Десять лет назад именно это внимание подтолкнуло маму к краю пропасти. В первые годы после происшествия она еще сохраняла какую-то видимость нормальной жизни. Хотя уже тогда не спала, вернее, не спала в обычное время. Проверяла меня каждый час, полчаса, каждые десять минут. Не спускала с меня глаз, все боялась, что со мной опять что-то случится.

Пережитая драма нас сблизила, она же нас потом и разобщила.

Мнительность матери сменилась полной апатией. Она оказалась не готовой к журналистской мясорубке. Ее распяли за ту же историю, за которую сперва заплатили; ее разбирали по косточкам в статьях, интервью и репортажах. И мать заглушала все это тем, что было под рукой.

Вокруг нее крутились только те, кому было что-то нужно. Появился бывший бойфренд Ник Валдин, который еще до происшествия периодически пропадал и, судя по их разговорам, мог быть моим отцом. Я всегда надеялась, что это неправда. Когда я подписала чек на выплату его долгов, он исчез безвозвратно. После возникали новые хахали и приятели – все без исключения отморозки.

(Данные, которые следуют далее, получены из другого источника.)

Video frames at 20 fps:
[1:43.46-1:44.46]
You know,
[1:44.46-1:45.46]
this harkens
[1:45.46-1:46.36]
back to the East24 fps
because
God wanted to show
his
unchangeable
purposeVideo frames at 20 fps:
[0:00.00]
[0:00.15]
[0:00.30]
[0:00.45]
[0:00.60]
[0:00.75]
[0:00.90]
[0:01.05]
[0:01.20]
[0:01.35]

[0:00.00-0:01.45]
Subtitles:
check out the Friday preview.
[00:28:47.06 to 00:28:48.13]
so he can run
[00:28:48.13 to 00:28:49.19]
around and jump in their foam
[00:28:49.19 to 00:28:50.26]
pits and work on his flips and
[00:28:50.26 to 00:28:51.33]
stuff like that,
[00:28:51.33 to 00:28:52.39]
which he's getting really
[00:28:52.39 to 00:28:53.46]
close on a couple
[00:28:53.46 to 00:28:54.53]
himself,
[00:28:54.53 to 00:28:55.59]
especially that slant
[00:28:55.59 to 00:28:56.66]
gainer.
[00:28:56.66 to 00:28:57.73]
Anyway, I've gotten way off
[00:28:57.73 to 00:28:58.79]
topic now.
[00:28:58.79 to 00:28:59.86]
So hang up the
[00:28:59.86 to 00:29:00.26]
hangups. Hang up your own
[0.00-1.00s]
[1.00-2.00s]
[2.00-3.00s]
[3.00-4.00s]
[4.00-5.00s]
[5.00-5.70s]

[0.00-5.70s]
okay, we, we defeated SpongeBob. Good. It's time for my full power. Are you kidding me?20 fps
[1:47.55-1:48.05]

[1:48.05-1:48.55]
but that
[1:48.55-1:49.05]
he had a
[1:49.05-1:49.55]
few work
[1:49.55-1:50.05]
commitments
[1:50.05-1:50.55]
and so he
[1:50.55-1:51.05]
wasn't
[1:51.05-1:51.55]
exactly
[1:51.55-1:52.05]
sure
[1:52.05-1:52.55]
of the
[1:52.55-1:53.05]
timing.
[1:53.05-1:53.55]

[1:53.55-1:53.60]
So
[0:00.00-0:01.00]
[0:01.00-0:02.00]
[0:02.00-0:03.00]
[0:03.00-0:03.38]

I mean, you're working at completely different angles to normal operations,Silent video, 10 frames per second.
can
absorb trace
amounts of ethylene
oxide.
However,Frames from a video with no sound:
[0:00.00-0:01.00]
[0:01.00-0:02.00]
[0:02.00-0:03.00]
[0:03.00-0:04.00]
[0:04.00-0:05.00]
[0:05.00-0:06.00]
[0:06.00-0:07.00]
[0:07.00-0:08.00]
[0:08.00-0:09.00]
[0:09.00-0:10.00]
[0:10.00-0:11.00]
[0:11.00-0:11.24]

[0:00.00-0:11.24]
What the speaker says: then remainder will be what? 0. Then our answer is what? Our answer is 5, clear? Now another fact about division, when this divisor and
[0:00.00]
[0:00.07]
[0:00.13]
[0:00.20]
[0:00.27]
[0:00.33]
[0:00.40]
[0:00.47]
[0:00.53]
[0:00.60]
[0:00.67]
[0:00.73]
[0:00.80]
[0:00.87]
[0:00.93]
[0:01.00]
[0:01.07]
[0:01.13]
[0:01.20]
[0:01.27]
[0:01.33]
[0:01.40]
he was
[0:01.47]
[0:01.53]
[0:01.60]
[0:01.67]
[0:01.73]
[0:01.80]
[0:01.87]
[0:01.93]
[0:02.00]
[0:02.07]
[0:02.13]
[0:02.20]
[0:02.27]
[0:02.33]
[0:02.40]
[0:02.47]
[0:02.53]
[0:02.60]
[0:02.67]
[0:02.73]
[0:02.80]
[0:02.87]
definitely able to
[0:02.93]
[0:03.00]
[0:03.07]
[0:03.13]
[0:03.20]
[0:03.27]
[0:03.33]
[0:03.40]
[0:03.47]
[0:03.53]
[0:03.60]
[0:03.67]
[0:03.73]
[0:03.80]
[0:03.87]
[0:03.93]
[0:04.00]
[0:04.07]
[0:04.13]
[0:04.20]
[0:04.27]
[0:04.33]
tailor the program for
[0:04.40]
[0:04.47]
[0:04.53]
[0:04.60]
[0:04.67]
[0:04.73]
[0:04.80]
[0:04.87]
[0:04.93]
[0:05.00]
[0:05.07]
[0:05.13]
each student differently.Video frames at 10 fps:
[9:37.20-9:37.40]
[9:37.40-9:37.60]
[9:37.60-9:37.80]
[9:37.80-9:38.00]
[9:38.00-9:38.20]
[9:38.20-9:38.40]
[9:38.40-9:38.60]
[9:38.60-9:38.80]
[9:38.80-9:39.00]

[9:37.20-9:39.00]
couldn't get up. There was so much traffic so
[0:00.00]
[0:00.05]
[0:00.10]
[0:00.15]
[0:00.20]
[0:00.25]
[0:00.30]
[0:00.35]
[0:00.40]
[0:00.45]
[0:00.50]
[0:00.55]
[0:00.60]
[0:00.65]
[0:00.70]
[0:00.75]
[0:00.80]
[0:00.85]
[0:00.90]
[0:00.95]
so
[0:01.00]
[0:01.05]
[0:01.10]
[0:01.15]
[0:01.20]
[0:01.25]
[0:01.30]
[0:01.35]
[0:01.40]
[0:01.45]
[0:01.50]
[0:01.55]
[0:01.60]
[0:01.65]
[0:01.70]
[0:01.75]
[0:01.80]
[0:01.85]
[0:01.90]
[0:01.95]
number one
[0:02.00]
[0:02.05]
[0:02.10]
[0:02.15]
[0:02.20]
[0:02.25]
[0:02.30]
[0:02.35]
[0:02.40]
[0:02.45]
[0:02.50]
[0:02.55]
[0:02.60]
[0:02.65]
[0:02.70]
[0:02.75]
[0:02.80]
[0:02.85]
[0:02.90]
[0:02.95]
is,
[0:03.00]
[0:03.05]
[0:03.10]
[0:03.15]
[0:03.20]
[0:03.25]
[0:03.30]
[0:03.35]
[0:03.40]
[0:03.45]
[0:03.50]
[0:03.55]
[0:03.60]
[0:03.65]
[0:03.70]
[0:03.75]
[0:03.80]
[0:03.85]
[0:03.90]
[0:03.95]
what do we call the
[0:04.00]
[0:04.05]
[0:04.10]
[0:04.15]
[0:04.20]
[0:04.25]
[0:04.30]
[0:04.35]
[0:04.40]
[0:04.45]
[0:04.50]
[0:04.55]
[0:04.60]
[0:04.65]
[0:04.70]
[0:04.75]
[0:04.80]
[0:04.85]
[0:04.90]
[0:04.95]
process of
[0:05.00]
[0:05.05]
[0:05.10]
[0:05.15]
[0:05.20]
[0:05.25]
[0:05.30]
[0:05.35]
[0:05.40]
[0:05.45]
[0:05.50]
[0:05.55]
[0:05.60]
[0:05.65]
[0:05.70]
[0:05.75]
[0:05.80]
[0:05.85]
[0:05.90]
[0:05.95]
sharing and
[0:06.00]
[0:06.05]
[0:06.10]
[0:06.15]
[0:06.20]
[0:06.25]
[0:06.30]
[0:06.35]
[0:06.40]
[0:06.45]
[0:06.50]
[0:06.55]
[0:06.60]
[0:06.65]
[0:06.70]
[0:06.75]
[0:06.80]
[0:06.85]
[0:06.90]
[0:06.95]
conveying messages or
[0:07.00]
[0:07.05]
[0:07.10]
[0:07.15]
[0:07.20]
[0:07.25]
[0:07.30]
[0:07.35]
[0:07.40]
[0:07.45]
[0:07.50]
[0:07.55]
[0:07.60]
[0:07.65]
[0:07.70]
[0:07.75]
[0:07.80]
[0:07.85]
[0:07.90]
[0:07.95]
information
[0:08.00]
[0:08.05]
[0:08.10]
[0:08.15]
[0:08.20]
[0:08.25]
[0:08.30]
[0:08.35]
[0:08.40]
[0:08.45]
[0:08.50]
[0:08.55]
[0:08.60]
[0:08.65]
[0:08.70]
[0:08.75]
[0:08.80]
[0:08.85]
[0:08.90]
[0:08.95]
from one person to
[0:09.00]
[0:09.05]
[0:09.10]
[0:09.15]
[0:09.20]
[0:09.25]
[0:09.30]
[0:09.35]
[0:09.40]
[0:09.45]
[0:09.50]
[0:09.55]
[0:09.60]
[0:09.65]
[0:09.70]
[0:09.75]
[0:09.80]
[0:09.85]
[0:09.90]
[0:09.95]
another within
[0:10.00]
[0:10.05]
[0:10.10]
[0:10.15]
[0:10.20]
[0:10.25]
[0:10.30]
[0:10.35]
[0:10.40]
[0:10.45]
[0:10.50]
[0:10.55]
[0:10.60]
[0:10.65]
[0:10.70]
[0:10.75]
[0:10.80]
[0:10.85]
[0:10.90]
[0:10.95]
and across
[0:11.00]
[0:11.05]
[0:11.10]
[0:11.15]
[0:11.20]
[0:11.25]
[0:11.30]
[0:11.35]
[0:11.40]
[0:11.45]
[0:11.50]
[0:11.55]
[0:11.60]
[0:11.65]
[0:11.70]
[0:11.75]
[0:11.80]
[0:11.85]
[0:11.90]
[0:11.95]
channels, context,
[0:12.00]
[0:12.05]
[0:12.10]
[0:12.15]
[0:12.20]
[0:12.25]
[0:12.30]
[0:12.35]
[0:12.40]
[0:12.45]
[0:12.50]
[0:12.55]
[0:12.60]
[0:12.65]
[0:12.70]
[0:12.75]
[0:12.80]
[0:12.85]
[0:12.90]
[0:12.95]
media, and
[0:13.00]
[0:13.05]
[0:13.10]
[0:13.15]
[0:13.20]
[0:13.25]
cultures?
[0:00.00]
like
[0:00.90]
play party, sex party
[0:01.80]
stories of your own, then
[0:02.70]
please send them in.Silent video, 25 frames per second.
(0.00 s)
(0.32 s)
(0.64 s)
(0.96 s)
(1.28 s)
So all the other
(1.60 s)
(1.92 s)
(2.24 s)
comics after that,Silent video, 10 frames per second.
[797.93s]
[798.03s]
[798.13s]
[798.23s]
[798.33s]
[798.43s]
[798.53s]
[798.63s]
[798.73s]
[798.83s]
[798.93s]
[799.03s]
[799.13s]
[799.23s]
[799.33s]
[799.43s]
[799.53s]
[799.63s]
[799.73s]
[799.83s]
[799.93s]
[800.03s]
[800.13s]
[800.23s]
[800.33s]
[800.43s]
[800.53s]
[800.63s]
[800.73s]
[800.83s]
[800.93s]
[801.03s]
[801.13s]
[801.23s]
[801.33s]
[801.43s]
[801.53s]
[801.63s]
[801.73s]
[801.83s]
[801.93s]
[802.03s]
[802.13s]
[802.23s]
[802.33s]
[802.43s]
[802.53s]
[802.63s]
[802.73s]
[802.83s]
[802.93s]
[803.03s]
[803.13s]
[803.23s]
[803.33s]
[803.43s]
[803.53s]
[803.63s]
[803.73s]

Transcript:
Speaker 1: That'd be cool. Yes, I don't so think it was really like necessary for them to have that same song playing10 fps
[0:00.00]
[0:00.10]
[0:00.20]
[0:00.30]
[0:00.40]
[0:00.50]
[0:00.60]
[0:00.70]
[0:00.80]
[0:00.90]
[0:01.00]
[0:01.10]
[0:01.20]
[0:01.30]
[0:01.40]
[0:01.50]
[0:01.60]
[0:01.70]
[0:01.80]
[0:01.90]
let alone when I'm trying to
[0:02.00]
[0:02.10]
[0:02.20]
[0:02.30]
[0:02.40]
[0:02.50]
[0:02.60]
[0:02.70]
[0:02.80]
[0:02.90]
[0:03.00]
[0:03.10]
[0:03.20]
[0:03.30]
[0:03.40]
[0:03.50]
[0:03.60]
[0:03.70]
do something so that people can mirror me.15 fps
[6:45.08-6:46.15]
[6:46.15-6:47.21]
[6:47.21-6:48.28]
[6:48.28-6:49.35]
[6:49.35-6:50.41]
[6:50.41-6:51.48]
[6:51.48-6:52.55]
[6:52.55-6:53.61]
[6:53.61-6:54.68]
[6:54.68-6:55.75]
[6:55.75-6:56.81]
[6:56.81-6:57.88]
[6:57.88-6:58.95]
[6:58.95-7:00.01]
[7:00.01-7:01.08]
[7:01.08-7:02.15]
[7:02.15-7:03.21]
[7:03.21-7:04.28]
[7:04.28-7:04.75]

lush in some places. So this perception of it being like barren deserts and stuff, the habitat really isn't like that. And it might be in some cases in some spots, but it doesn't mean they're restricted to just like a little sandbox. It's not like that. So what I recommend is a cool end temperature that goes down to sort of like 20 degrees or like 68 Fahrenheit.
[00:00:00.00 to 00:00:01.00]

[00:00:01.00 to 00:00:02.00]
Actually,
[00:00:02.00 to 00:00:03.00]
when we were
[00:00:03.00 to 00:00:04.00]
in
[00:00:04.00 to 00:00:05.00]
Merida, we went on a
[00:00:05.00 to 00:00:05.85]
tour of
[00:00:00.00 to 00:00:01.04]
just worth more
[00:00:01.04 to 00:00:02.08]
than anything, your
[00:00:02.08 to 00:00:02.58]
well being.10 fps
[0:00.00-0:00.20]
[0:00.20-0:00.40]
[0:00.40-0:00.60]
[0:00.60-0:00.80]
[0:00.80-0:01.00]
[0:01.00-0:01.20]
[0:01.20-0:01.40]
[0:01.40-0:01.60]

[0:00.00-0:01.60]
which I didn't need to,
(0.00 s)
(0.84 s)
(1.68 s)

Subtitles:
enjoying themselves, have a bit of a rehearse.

После ее участия в ток-шоу, посвященном десятилетнему юбилею моего спасения, внимание возобновилось с новой силой; нас донимали все, кому не лень. Начались звонки. Приходили письма – любого содержания. Голосовые сообщения на автоответчике от людей, желающих знать, на что пошли их деньги. Разумеется, всем не давал покоя вопрос о том, что стало со спасенной таким чудом девочкой. Оказалась ли она достойна пожертвований?

Народу требовались физические подтверждения, что их щедрость и надежда не пропали даром.

Моя роль еще раз изменилась. Я стала девочкой, избегающей внимания. Не дающей интервью. Неблагодарной зазнайкой, пытающейся ускользнуть. Школа превратилась в минное поле.